Wreaths recycled for vets cemetery

In Fayetteville, greenery stripped to raise money for land

STAFF PHOTO SAMANTHA BAKER w @NWASAMANTHA
Jill Jackson, a volunteer with Bo's Blessings and sister of Bo Swearingen, tears greenery off wreaths Saturday, Feb. 22, 2014, at a warehouse in Fayetteville. Volunteers were breaking down approximately 6,000 wreaths collected from the Fayetteville National Cemetery to be recycled. Money collected from the wreaths' wire sold to the city's recycling center will be used to help the cemetery purchase more land.
STAFF PHOTO SAMANTHA BAKER w @NWASAMANTHA Jill Jackson, a volunteer with Bo's Blessings and sister of Bo Swearingen, tears greenery off wreaths Saturday, Feb. 22, 2014, at a warehouse in Fayetteville. Volunteers were breaking down approximately 6,000 wreaths collected from the Fayetteville National Cemetery to be recycled. Money collected from the wreaths' wire sold to the city's recycling center will be used to help the cemetery purchase more land.

FAYETTEVILLE - Friends and family of late Army veteran Bo Swearingen gathered on a chilly morning Saturday in the dimly lit, old Coors warehouse at 700 S. Hill St. to carry on his wish of raising money to buy more land for the Fayetteville National Cemetery.

The group, which also included several work-release prisoners from the Washington County jail, began the two-day task of disassembling 5,000 Christmas wreaths that adorned the graves at the cemetery last year. The wire bases will be sold to the Fayetteville Recycling Center, and the various other components will be donated to nonprofit organizations.

Swearingen - who was buried in the cemetery after he and his wife, Lori Swearingen, were killed April 3, 2010, in a traffic accident caused by a drunken driver - was passionate about raising funds to expand the cemetery.

On Saturday, the helpers stood or sat in rings around large stacks of wreaths. The smell of pine was heavy in the air as they pulled the evergreen branches from the thick metal wiring. They detached the red ribbons and placed them into large plastic bags before they gathered up the white tags attached to the wreaths.

It was slow-going to take apart the thousands of stoutly assembled wreaths that were donated by Wreaths Across America, which supplies wreaths for national cemeteries across the country.

Saturday’s volunteers said they liked that they were giving something to the community and that recycling the wreaths would help veterans as well as the national cemetery.

“Because of his earthly death, look at all these people working together,” Swearingen’s mother, Jannie Bibb, said as she looked at the activity around her.

Bibb said she and her late husband, David Bibb, founded Bo’s Blessings, a nonprofit organization dedicated to helping veterans, as was her son’s wish.

Bo’s Blessings sponsored the weekend’s wreath-recycling event, and workers from Fayetteville, the Washington County sheriff’s office, Springdale Christian Church and the Boy Scouts participated, as well as several individuals, Bibb said.
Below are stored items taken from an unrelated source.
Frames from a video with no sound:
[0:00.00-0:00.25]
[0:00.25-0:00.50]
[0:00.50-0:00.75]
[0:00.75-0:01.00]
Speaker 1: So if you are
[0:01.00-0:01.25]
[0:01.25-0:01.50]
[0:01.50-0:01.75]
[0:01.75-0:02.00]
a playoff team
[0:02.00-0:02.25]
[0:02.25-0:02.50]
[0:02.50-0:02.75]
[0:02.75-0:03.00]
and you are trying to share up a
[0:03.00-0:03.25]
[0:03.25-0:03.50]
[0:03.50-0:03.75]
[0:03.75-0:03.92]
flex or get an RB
The money raised will be donated to the Regional National Cemetery Improvement Corp. - a local group that is buying surrounding land to expand the Fayetteville cemetery and to help keep it operating. President Ron Butler said the group recently turned over 2.3 acres it purchased to the U.S. Veterans Affairs Department for the cemetery and is working to purchase another 1.95 acres.
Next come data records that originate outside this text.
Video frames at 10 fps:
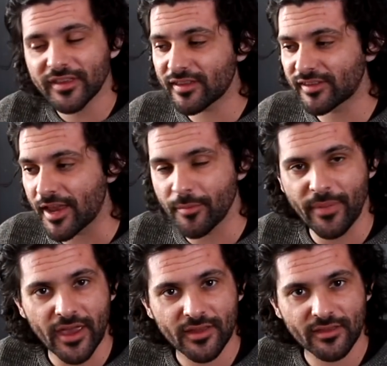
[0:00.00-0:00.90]
this
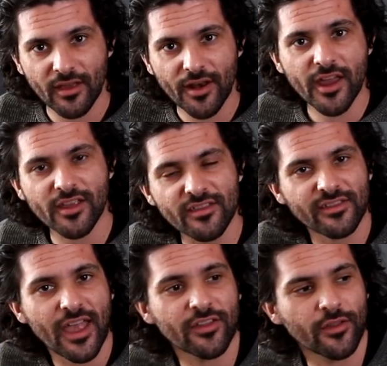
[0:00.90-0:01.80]
database and I can
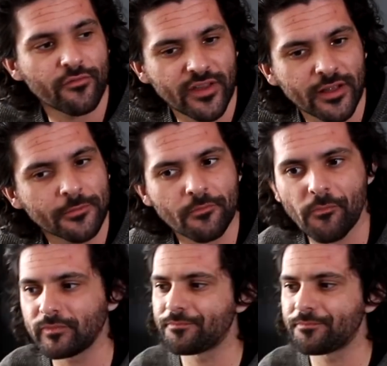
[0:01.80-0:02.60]
say something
This is the second year for the wreath-recycling project. Last year, Bibb said, Bo’s Blessings and the Combat Veterans Motorcycle Association donated $500 to the corporation for the cemetery land purchase program.

“You have to be thankful for a bunch of folks like that,” Butler said of the wreath recyclers. “It’s nothing they have to do but want to do.”

Nothing from the wreaths will go to waste. Bibb said the city has donated large roll-off containers to hold stacks of pine stems, which will be composted.

The red ribbons from the wreaths will be donated to Mothers Against Drunk Driving and will be carried in a survivors march in Little Rock later this year, she said.

And the tags will be given to the Combat Veterans Motorcycle Association AR-72, which will use them to start a bonfire at an April 12 memorial for Bo and Lori Swearingen.

Bibb said her son joined the Army in 1995 and served with the 101st Airborne Division (Air Assault) in Iraq, reaching the rank of sergeant first class. He earned the Bronze Star and numerous other medals during his 12 years in the service, she said.